An interactive installation produced for my MFA Thesis show involving video projection, OpenFrameworks, and Kinect cameras. 

 

 

Concept

I designed a physical platform to immerse the viewer, the spectator, reverse the roles in the system of photography, and allow those involved to question the process. The means we receive images impacts how we comprehend the documented experience. 

The space seeks to provide another access point for the experience. It is mediated not through photographer or frame of the camera, but on another level, through control by the user. When the spectator becomes operator, they are in control. They are the apparatus, not the camera. By allowing the spectator control over how the images are displayed, they reflect, reinterpret, and form a narrative through control. Through control the spectator can connect with the experience and the object, in this case the crowd, in the photograph.

Role: content, programming, construction

 

Background

The focus of a concert is typically what is on stage. All attention is on the lights, the sounds, and the energy of the band performing on the stage. This is the spectacle that mesmerizes a crowd, participants sharing in the experience. 

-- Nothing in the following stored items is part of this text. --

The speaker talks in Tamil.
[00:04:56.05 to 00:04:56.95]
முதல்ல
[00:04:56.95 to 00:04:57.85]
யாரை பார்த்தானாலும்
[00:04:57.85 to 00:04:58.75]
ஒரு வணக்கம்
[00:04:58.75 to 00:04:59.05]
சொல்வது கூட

The spectacle for the photographer exists within the entire space of the room. The photographer focuses attention on both the stage and the crowd. They take a step back, remove themselves, observe the experience, and capture a representation within the camera’s frame. All the energy and chaos is presented for the photographer only to control and confine. To what affect? To mediate the chaos, this overwhelming experience, for a viewer. Is there a way to immerse the viewer, pull them back in to the experience?

 

alktriocrowd

Design

To preserve the authenticity of the experience of a mosh pit, I researched structures with circular form. I was inspired by the cyclorama and the types of art displayed in its 360-degree form. For my design, I went through several iterations to figure out how the canvas would look and function--from hand drawings, to detailed digital renderings, to table-top models, and finally life-size prototypes. Putting in all this work upfront helped me to determine the technology, materials, and space I would need to execute this immersive experience.

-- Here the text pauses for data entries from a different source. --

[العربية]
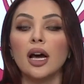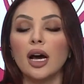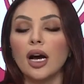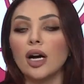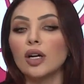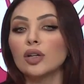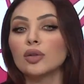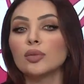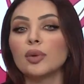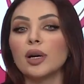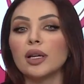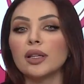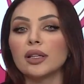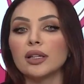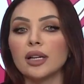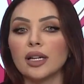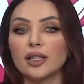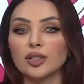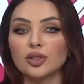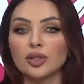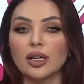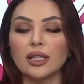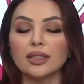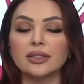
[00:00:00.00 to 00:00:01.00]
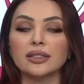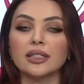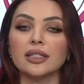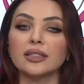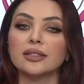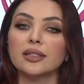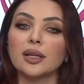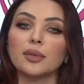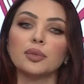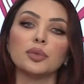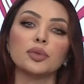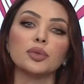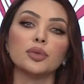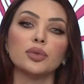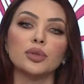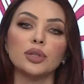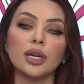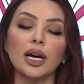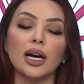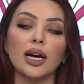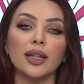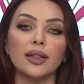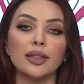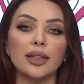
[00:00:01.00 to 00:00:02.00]
اكو بعض الاشخاص يعتبرون
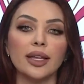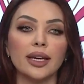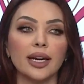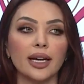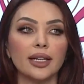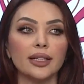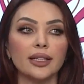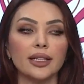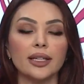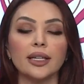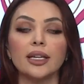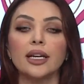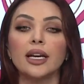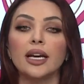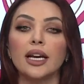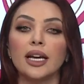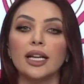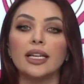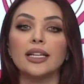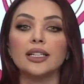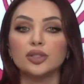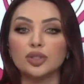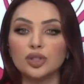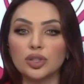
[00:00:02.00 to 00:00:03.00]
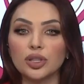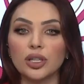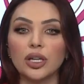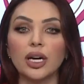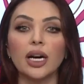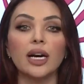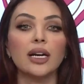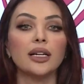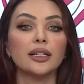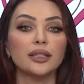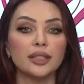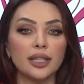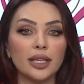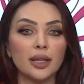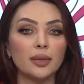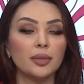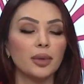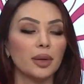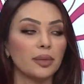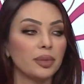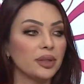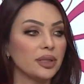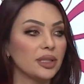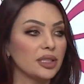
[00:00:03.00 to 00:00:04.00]
هذا يعني الانشغال
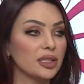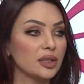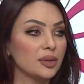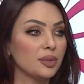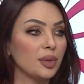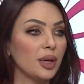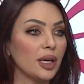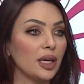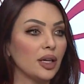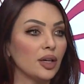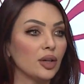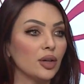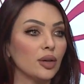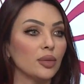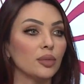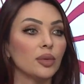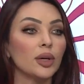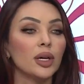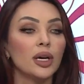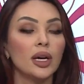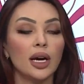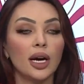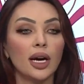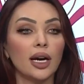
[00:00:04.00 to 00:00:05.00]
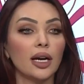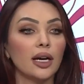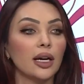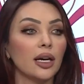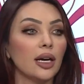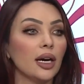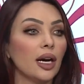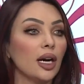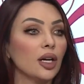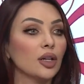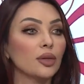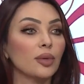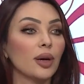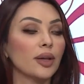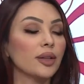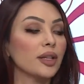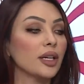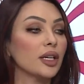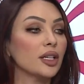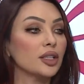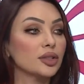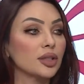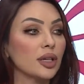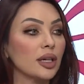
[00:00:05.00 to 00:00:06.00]
نعمه بالنسبه لهم آه، اكو بعض
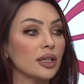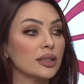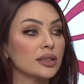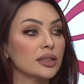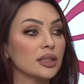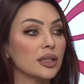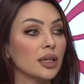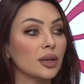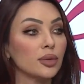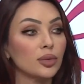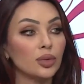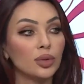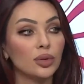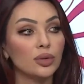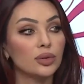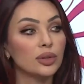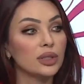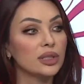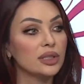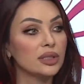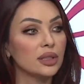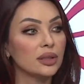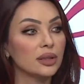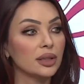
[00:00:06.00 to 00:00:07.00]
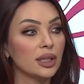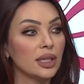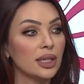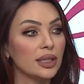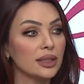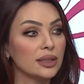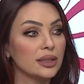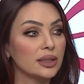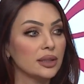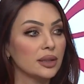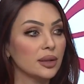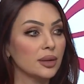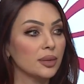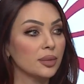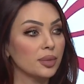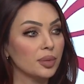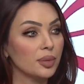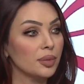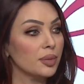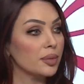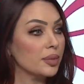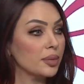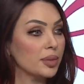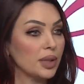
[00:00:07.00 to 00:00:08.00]
الاشخاص يروحون الستريس
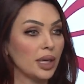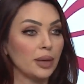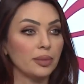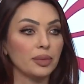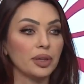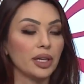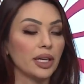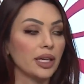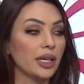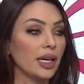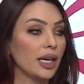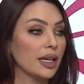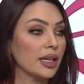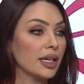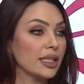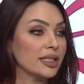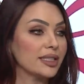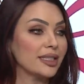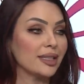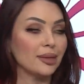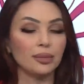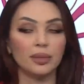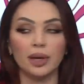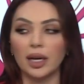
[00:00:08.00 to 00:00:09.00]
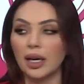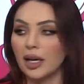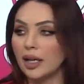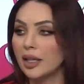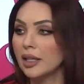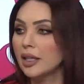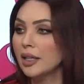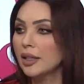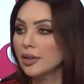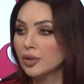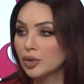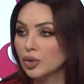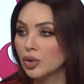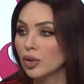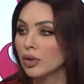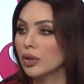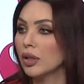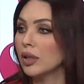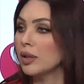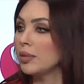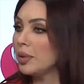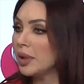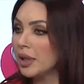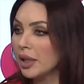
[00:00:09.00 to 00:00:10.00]
يعني من خلال غسل المواعين
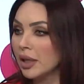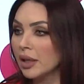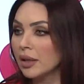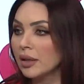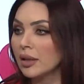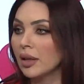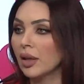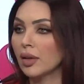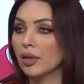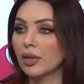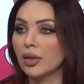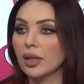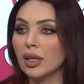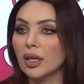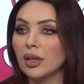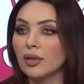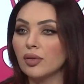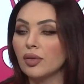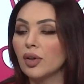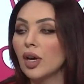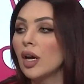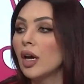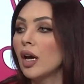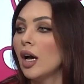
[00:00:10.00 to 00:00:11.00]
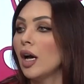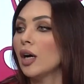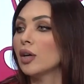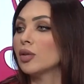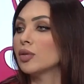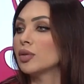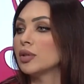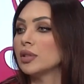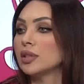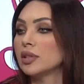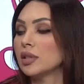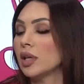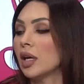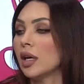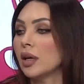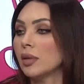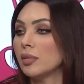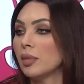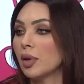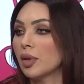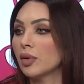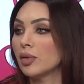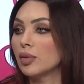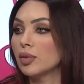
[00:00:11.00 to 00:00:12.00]
شغل البيت تنظيف اكو نساء
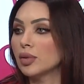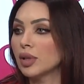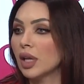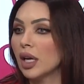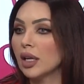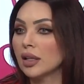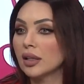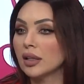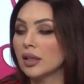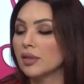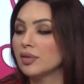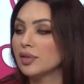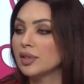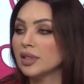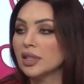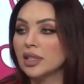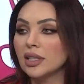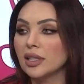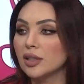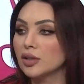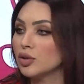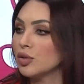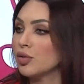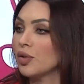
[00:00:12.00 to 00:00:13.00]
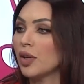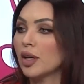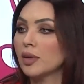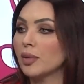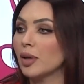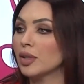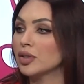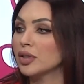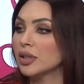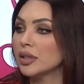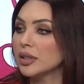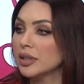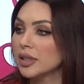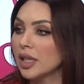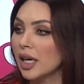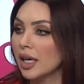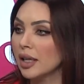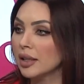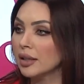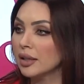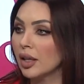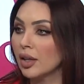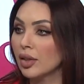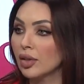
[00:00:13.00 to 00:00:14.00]
مضغوطات نفسيا تشوفيها 24
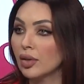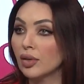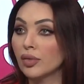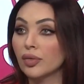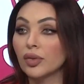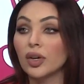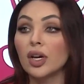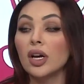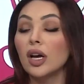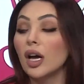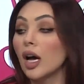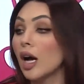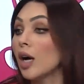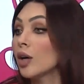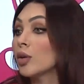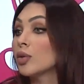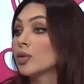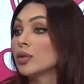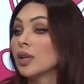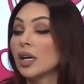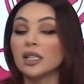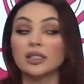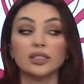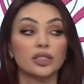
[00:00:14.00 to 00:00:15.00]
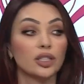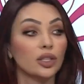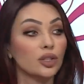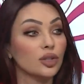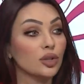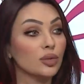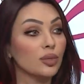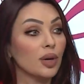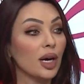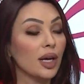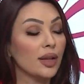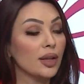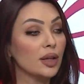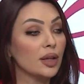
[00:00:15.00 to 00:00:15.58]
ساعه تنظف اكو ناس عندهم هذا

A cyclorama is a panoramic painting on the inside of a cylindrical platform, designed to provide a viewer standing in the middle of the cylinder with a 360° view of the painting. The intended effect is to make a viewer, surrounded by the panoramic image, feel as if they were standing in the midst of an historic event or famous place.

INSTALLATION

Because of the amount of technology required, fabrication for the structure, and constraints of the space in the gallery, I had to scale back the original 360-degree design. As a compromise, a two-wall interactive projection was installed at MassArt's Bakalar & Paine Gallery as part of the Graduate Thesis Exhibition. I used two HD projectors mounted from the ceiling and mapped the video to stretch between the two walls using a software called MadMapper. The interaction was controlled with a Kinect camera mounted to the ceiling pointing at the floor. An application connected to the Kinect through OpenFrameWorks detected people in the space as "blobs." As a user moved closer to the wall, the video would speed up, simulating being taken along with the crowd, and then slow down as the user moved closer to the center of the space, a chance to observe.

Content Production

In order to convey the perspective of being inside a mosh pit I had to put the camera there, at the center of a crowd at a concert. Constraints with security and people noticing a large DSLR camera, I chose to use the GoPro Hero 3 to capture still images set on a 2-sec interval for about 1.5 hours. The pocket-size camera was attached to the GoPro's chest mount which I wore under a black tshirt with a hole cut out for the camera lens. The experience was much like being tossed around in a washing machine, but energizing at the same time. The results were a surprise as I had not known that the GoPro has an auto-shutter based on available light. The images captured were a mix of blurred human forms, abstract light streaks saturated in color, total darkness, and bursts of white light. From the 1000+ images I chose approximately 750 to be in the final time-lapse video.